Start of Data extract
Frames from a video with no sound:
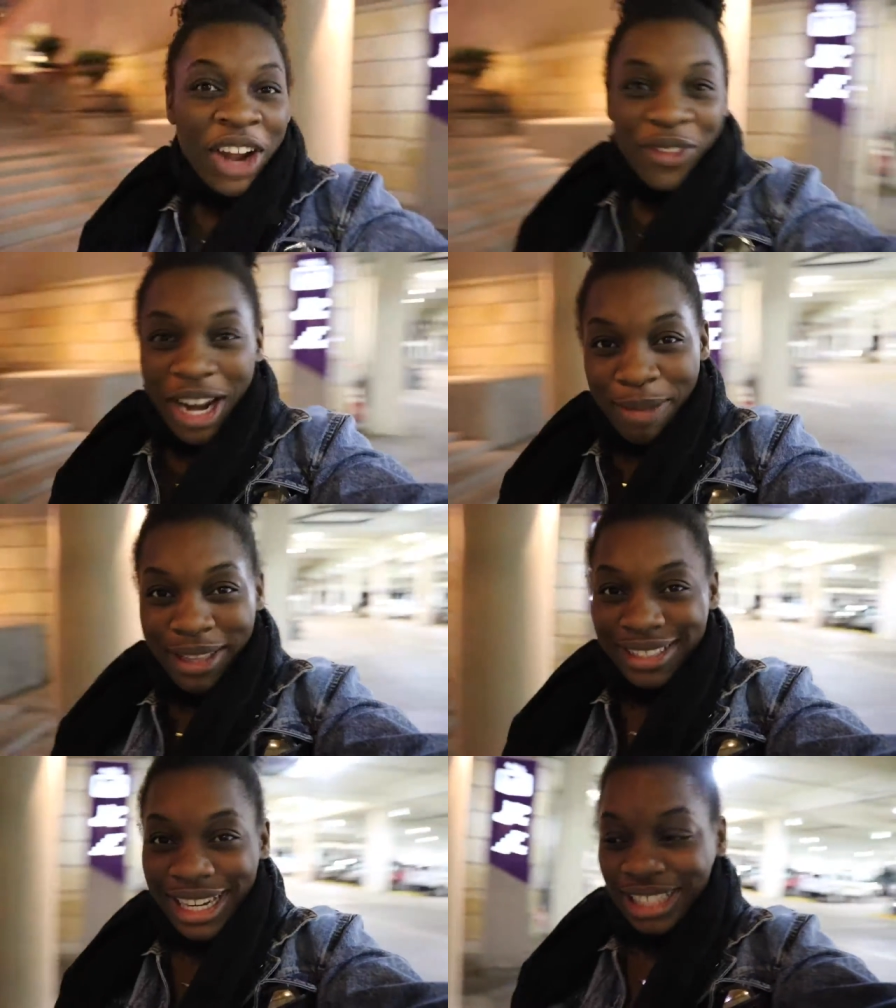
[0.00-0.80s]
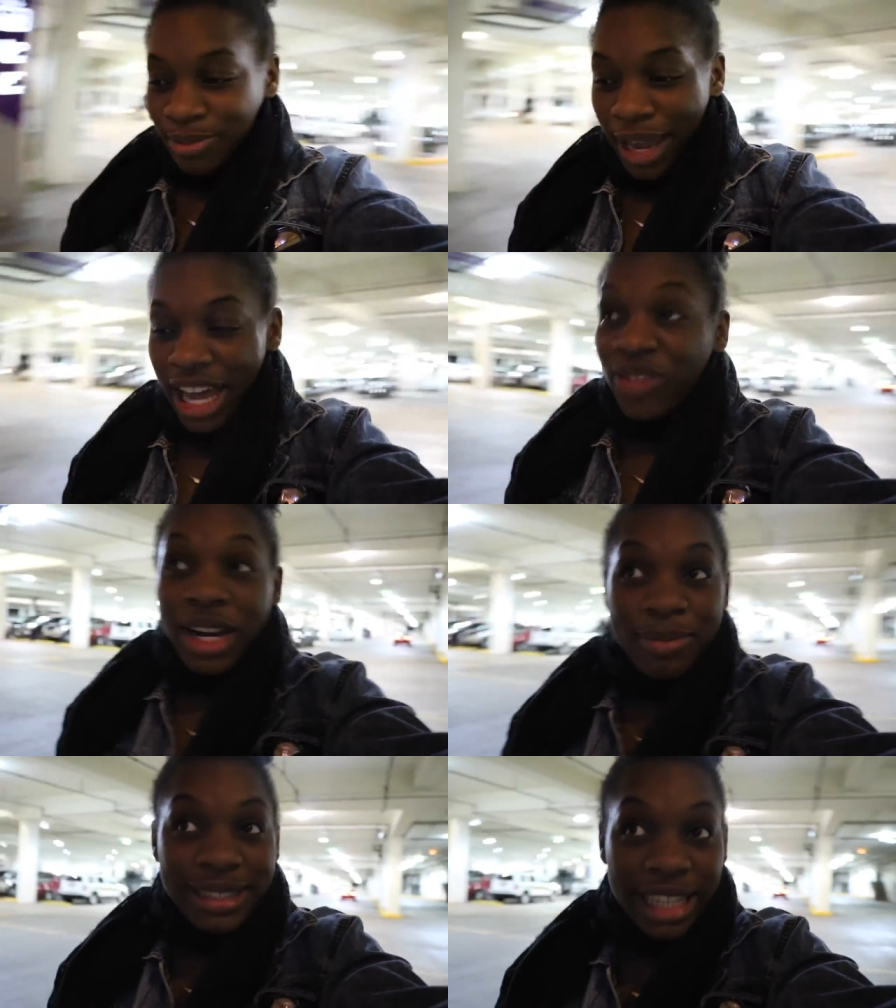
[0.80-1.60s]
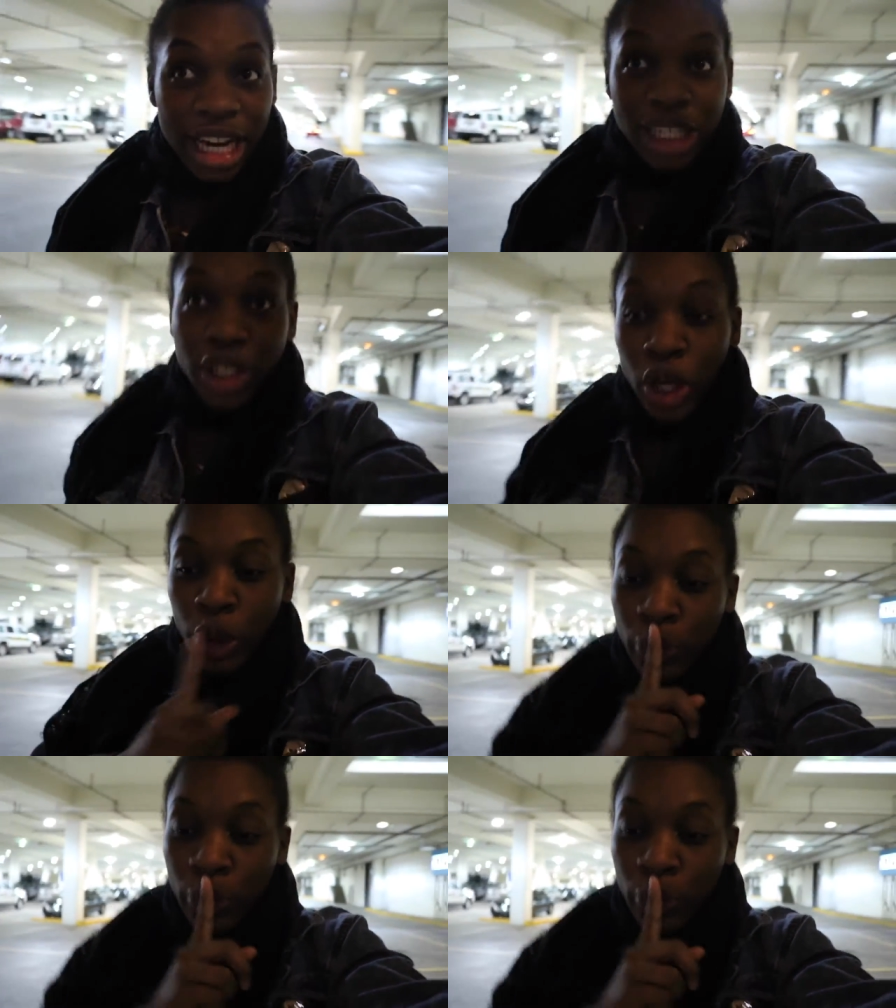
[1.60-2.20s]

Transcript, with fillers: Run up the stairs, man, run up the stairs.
End of Data extract
§ **What is expected**
Leaving out the pictures, please transcribe exactly the lines from the one that holds "[0.00-0.80s]" through the last line of the entries above, both included.

§ **Output for this exercise**
[0.00-0.80s]
[0.80-1.60s]
[1.60-2.20s]

Transcript, with fillers: Run up the stairs, man, run up the stairs.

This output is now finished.